-- Supplied records follows --

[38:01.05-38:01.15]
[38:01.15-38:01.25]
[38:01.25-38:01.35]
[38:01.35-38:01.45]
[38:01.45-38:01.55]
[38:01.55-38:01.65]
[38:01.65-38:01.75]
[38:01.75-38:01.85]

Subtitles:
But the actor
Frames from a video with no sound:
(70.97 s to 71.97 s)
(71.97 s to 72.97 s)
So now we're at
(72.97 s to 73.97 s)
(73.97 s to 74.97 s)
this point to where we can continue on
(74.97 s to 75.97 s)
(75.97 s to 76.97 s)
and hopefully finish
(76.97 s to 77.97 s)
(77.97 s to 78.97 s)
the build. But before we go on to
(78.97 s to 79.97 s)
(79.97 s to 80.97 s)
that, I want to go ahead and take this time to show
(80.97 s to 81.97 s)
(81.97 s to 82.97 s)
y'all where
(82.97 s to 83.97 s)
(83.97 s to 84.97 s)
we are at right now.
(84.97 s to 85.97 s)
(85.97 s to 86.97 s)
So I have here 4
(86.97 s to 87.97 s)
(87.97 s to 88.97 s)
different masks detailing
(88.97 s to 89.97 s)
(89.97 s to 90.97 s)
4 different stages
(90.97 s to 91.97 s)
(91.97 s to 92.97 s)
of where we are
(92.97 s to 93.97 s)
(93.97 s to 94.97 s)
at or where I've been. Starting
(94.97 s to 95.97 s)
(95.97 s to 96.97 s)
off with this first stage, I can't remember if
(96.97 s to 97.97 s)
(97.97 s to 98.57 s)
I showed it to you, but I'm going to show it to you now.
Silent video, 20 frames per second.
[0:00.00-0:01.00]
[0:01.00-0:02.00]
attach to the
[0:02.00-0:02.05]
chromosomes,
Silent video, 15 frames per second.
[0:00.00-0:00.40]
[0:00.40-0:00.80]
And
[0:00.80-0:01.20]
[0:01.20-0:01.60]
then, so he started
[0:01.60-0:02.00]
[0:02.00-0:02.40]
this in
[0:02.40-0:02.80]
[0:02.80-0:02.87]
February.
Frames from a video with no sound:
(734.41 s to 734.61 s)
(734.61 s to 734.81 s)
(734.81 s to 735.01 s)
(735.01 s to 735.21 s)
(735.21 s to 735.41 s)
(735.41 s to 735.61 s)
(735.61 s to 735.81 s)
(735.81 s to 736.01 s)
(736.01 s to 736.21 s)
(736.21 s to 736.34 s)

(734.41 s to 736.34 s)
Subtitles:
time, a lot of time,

-- Supplied records concluded --

__Work instructions__: Print out the entire listing above without any change.

__Output of the task__:
[38:01.05-38:01.15]
[38:01.15-38:01.25]
[38:01.25-38:01.35]
[38:01.35-38:01.45]
[38:01.45-38:01.55]
[38:01.55-38:01.65]
[38:01.65-38:01.75]
[38:01.75-38:01.85]

Subtitles:
But the actor
Frames from a video with no sound:
(70.97 s to 71.97 s)
(71.97 s to 72.97 s)
So now we're at
(72.97 s to 73.97 s)
(73.97 s to 74.97 s)
this point to where we can continue on
(74.97 s to 75.97 s)
(75.97 s to 76.97 s)
and hopefully finish
(76.97 s to 77.97 s)
(77.97 s to 78.97 s)
the build. But before we go on to
(78.97 s to 79.97 s)
(79.97 s to 80.97 s)
that, I want to go ahead and take this time to show
(80.97 s to 81.97 s)
(81.97 s to 82.97 s)
y'all where
(82.97 s to 83.97 s)
(83.97 s to 84.97 s)
we are at right now.
(84.97 s to 85.97 s)
(85.97 s to 86.97 s)
So I have here 4
(86.97 s to 87.97 s)
(87.97 s to 88.97 s)
different masks detailing
(88.97 s to 89.97 s)
(89.97 s to 90.97 s)
4 different stages
(90.97 s to 91.97 s)
(91.97 s to 92.97 s)
of where we are
(92.97 s to 93.97 s)
(93.97 s to 94.97 s)
at or where I've been. Starting
(94.97 s to 95.97 s)
(95.97 s to 96.97 s)
off with this first stage, I can't remember if
(96.97 s to 97.97 s)
(97.97 s to 98.57 s)
I showed it to you, but I'm going to show it to you now.
Silent video, 20 frames per second.
[0:00.00-0:01.00]
[0:01.00-0:02.00]
attach to the
[0:02.00-0:02.05]
chromosomes,
Silent video, 15 frames per second.
[0:00.00-0:00.40]
[0:00.40-0:00.80]
And
[0:00.80-0:01.20]
[0:01.20-0:01.60]
then, so he started
[0:01.60-0:02.00]
[0:02.00-0:02.40]
this in
[0:02.40-0:02.80]
[0:02.80-0:02.87]
February.
Frames from a video with no sound:
(734.41 s to 734.61 s)
(734.61 s to 734.81 s)
(734.81 s to 735.01 s)
(735.01 s to 735.21 s)
(735.21 s to 735.41 s)
(735.41 s to 735.61 s)
(735.61 s to 735.81 s)
(735.81 s to 736.01 s)
(736.01 s to 736.21 s)
(736.21 s to 736.34 s)

(734.41 s to 736.34 s)
Subtitles:
time, a lot of time,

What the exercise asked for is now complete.